◆ Required work:
Give the entries below again, word for word, and leave out the images.

◆ Data for this task:
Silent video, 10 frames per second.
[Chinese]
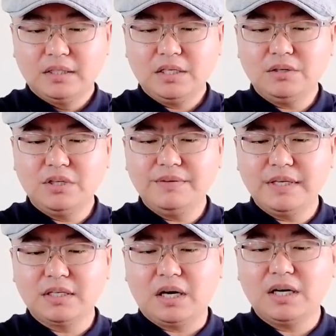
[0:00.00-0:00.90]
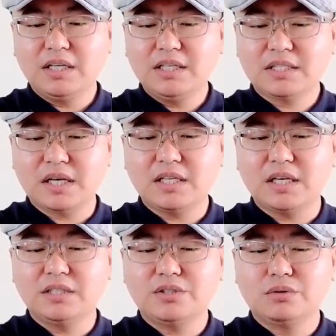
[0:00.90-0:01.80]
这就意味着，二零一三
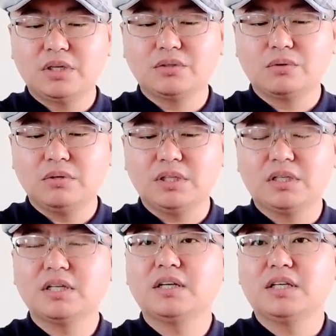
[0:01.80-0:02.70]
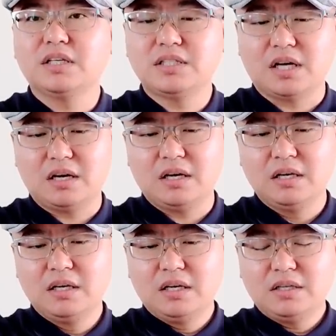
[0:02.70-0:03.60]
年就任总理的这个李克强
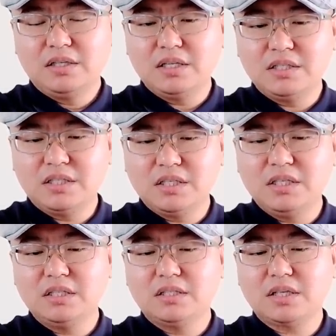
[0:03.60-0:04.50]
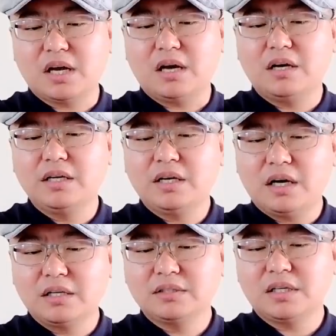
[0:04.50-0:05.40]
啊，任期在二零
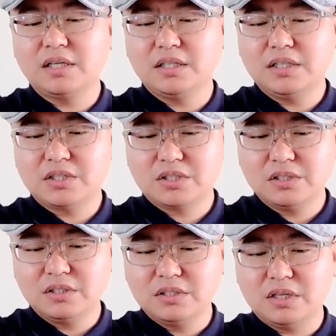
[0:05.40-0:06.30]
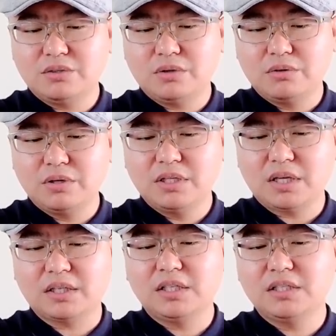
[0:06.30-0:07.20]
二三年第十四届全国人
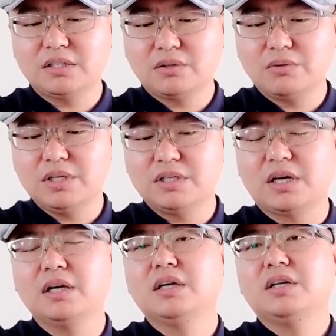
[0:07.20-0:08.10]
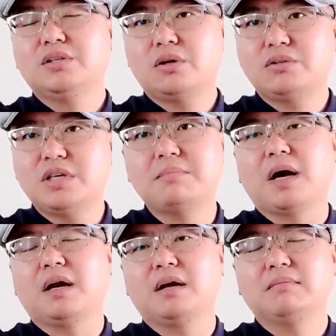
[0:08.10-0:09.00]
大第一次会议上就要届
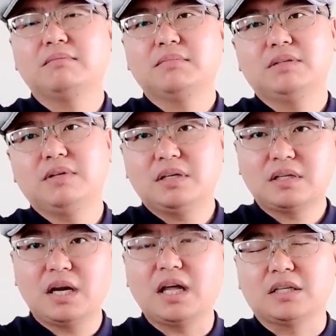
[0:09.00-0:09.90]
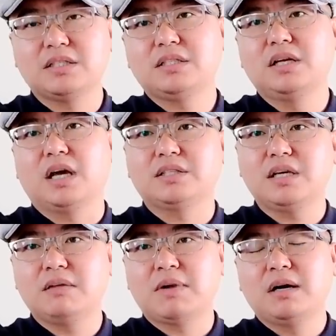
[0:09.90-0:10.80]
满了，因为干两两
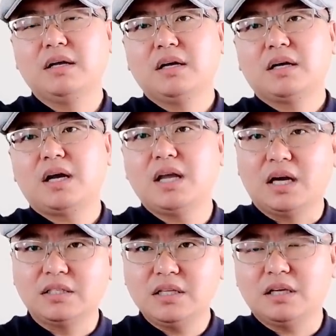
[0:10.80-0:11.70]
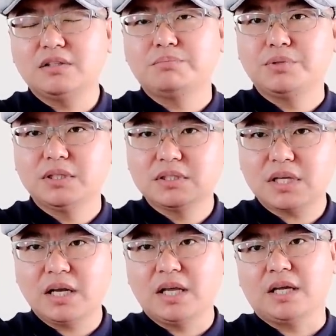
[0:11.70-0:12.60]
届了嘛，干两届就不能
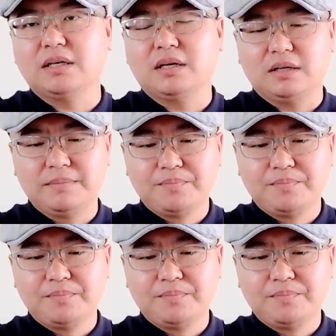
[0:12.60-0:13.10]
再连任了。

◆ Written answer:
Silent video, 10 frames per second.
[Chinese]
[0:00.00-0:00.90]
[0:00.90-0:01.80]
这就意味着，二零一三
[0:01.80-0:02.70]
[0:02.70-0:03.60]
年就任总理的这个李克强
[0:03.60-0:04.50]
[0:04.50-0:05.40]
啊，任期在二零
[0:05.40-0:06.30]
[0:06.30-0:07.20]
二三年第十四届全国人
[0:07.20-0:08.10]
[0:08.10-0:09.00]
大第一次会议上就要届
[0:09.00-0:09.90]
[0:09.90-0:10.80]
满了，因为干两两
[0:10.80-0:11.70]
[0:11.70-0:12.60]
届了嘛，干两届就不能
[0:12.60-0:13.10]
再连任了。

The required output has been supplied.